I've seen code that uses that function to determine if a user-supplied string is a valid IP before passing it to a command line. At first glance, that seems fine, but some shell metacharacters are valid in the IPv6 zone ID.
`fe80::1%a;whoami>${PATH:0:1}tmp${PATH:0:1}pwned` is a valid IPv6 IP, and if you did `ping fe80::1%a;whoami>${PATH:0:1}tmp${PATH:0:1}pwned`, you'd have the output of `whoami` written to /tmp/pwned.
Obviously, people shouldn't writing code that puts user input into a shell call without the proper method of execution (ie, shell=False when using subprocess.Popen), but people often think "I validated it, it's fine" and then get popped because their validation wasn't as good as they thought it was.

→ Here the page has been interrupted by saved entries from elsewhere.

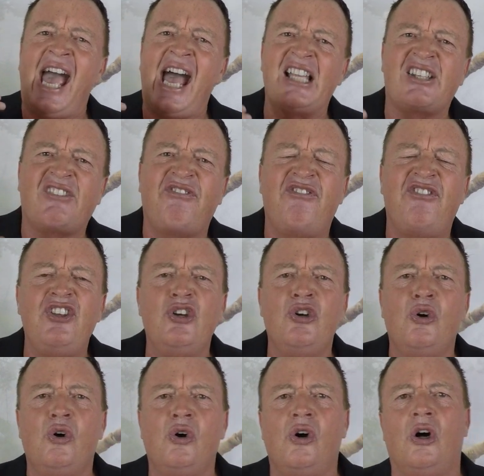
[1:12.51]
as
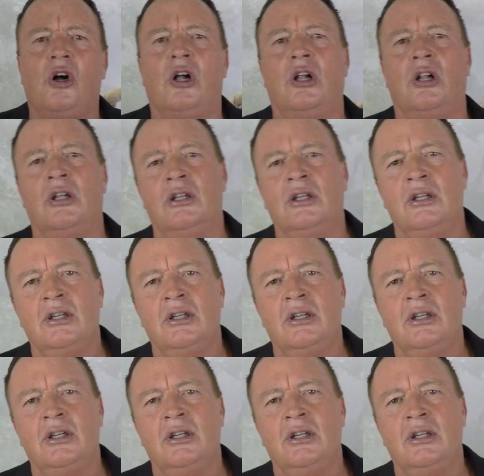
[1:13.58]
fuel.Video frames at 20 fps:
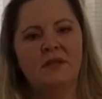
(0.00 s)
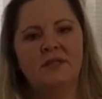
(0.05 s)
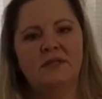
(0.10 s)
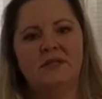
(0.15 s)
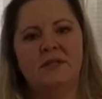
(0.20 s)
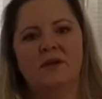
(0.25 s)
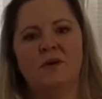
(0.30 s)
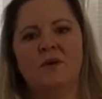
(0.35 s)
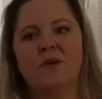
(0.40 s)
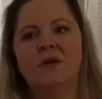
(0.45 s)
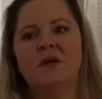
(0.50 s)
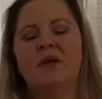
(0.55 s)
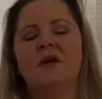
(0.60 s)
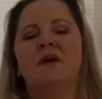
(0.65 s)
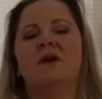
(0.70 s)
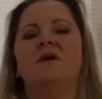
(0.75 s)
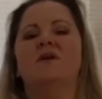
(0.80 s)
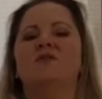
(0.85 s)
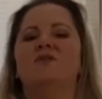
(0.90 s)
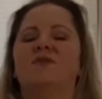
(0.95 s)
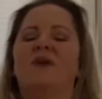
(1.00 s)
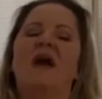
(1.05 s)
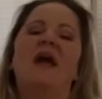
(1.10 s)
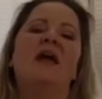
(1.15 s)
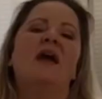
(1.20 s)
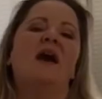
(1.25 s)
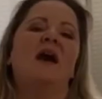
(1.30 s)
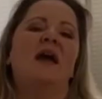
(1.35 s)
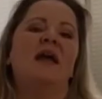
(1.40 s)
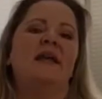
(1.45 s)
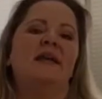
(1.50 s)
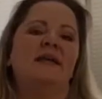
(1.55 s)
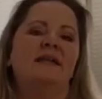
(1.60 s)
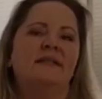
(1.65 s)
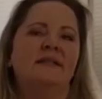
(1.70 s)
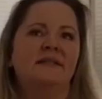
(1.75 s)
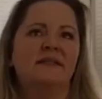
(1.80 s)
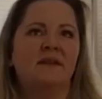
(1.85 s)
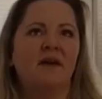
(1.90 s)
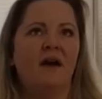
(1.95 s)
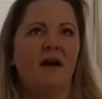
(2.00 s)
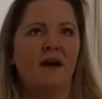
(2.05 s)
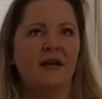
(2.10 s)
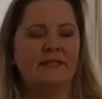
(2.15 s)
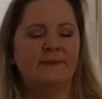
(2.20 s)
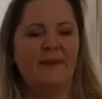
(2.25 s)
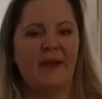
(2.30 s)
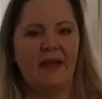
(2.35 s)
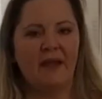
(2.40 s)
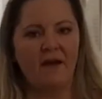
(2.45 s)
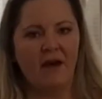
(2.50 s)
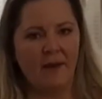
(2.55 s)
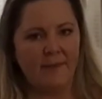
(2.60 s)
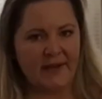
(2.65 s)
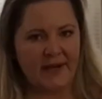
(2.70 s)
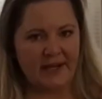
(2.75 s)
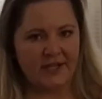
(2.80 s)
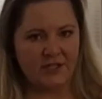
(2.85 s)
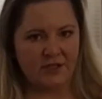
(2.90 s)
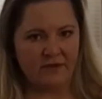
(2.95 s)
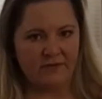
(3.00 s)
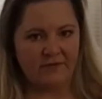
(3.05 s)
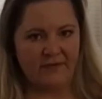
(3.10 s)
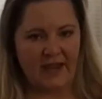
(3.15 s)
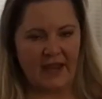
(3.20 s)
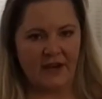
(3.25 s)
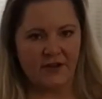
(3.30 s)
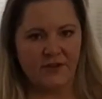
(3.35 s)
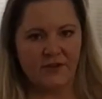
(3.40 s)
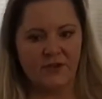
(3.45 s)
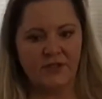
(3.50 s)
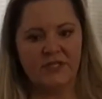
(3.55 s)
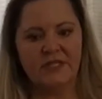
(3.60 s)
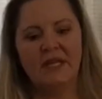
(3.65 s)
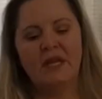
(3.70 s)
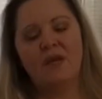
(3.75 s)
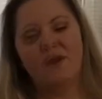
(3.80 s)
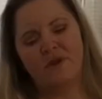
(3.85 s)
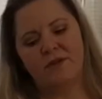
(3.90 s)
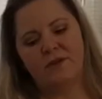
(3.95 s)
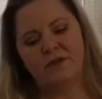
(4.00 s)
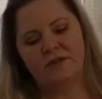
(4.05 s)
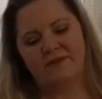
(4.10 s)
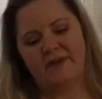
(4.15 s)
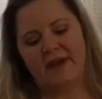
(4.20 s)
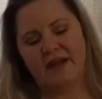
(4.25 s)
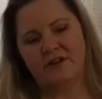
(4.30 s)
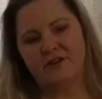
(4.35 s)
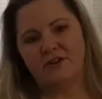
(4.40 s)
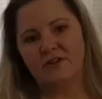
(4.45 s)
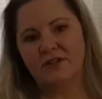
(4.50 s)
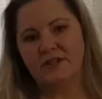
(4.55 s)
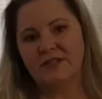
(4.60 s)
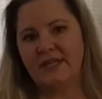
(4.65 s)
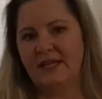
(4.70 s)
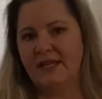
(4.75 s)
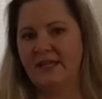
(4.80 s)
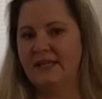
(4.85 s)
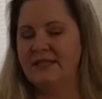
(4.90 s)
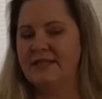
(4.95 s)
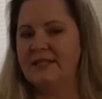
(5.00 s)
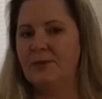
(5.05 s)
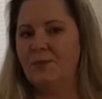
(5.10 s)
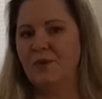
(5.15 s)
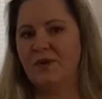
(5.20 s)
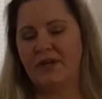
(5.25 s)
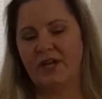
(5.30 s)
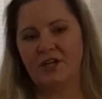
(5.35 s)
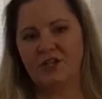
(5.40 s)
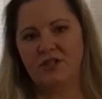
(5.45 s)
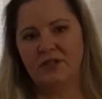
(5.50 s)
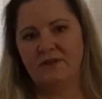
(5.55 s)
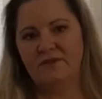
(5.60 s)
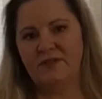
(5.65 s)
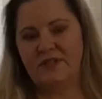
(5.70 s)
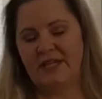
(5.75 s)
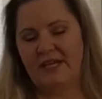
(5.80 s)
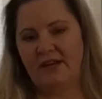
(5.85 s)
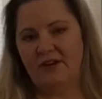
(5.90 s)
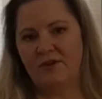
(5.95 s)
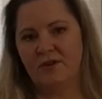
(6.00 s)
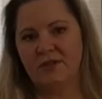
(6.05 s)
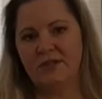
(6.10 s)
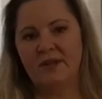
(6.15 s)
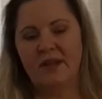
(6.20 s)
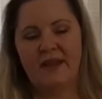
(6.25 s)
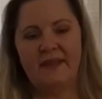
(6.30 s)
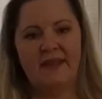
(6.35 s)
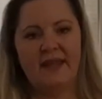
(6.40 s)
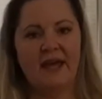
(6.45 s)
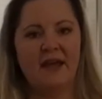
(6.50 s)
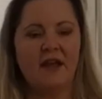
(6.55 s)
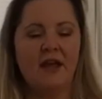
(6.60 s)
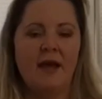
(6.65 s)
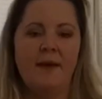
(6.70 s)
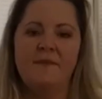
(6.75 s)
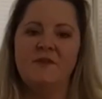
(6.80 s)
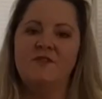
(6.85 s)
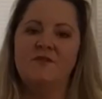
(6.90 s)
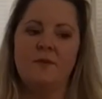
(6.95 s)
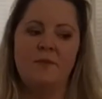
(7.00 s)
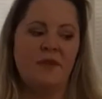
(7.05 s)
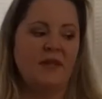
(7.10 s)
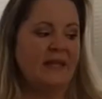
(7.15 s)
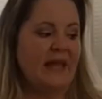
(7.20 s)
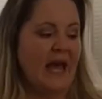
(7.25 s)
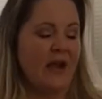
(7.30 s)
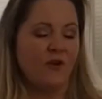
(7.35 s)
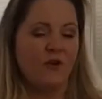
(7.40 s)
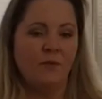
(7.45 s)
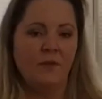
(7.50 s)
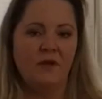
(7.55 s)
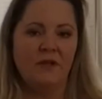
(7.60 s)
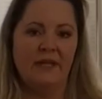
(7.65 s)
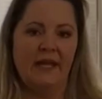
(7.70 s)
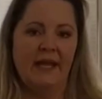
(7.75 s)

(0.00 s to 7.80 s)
So dry eye is caused by a combination of factors. One of those factors is the production of tears, and that comes from the lacrimal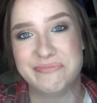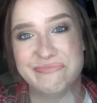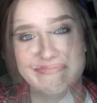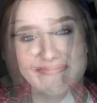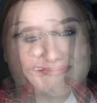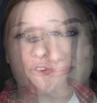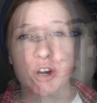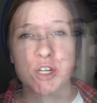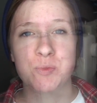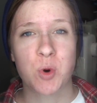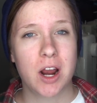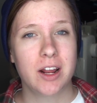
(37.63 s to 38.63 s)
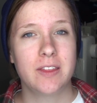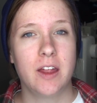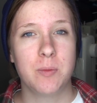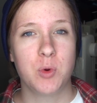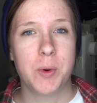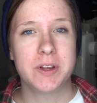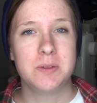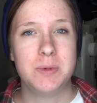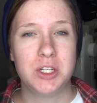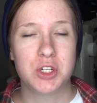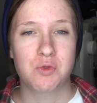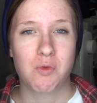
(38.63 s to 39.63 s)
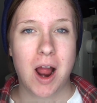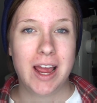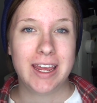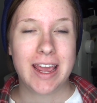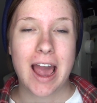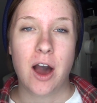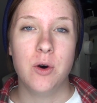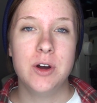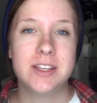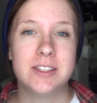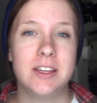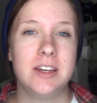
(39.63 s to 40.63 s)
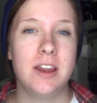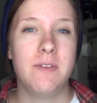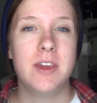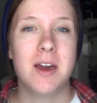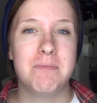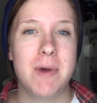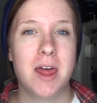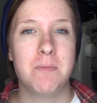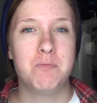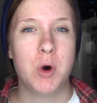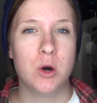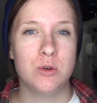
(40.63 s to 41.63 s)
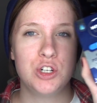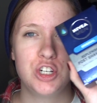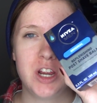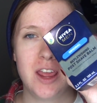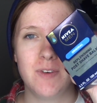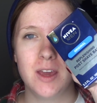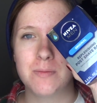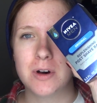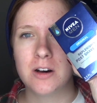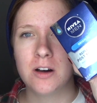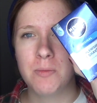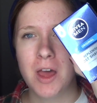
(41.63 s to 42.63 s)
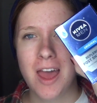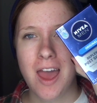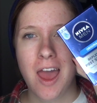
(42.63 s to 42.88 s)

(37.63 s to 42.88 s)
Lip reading: Okay, so the first product that I'm going to be trying out is the Nivea Men Post Shaving Balm,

EDIT: In case it isn't clear, `${PATH:0:1}` is necessary in the attack payload because a `/` is invalid in a zone ID. `${PATH:0:1}` is a tricky way to get a `/` character by just grabbing the first character of your PATH environment variable.
It’s not exclusively an IPv6 feature: RFC 3927 defines link-local IPv4 addresses, to be assigned randomly from 169.254.0.0/16 after a bit of ceremony to detect collisions.
Ideally, you’d be able to connect a PC and a printer with an Ethernet cable, they would both (failing to find a better alternative) allocate a link-local address for themselves, and then the PC would use DNS-SD over mDNS to discover that the printer and show it to you. Similar story with PCs exporting their media files over the network, a—say—set-top box, and a switch they’re all plugged into.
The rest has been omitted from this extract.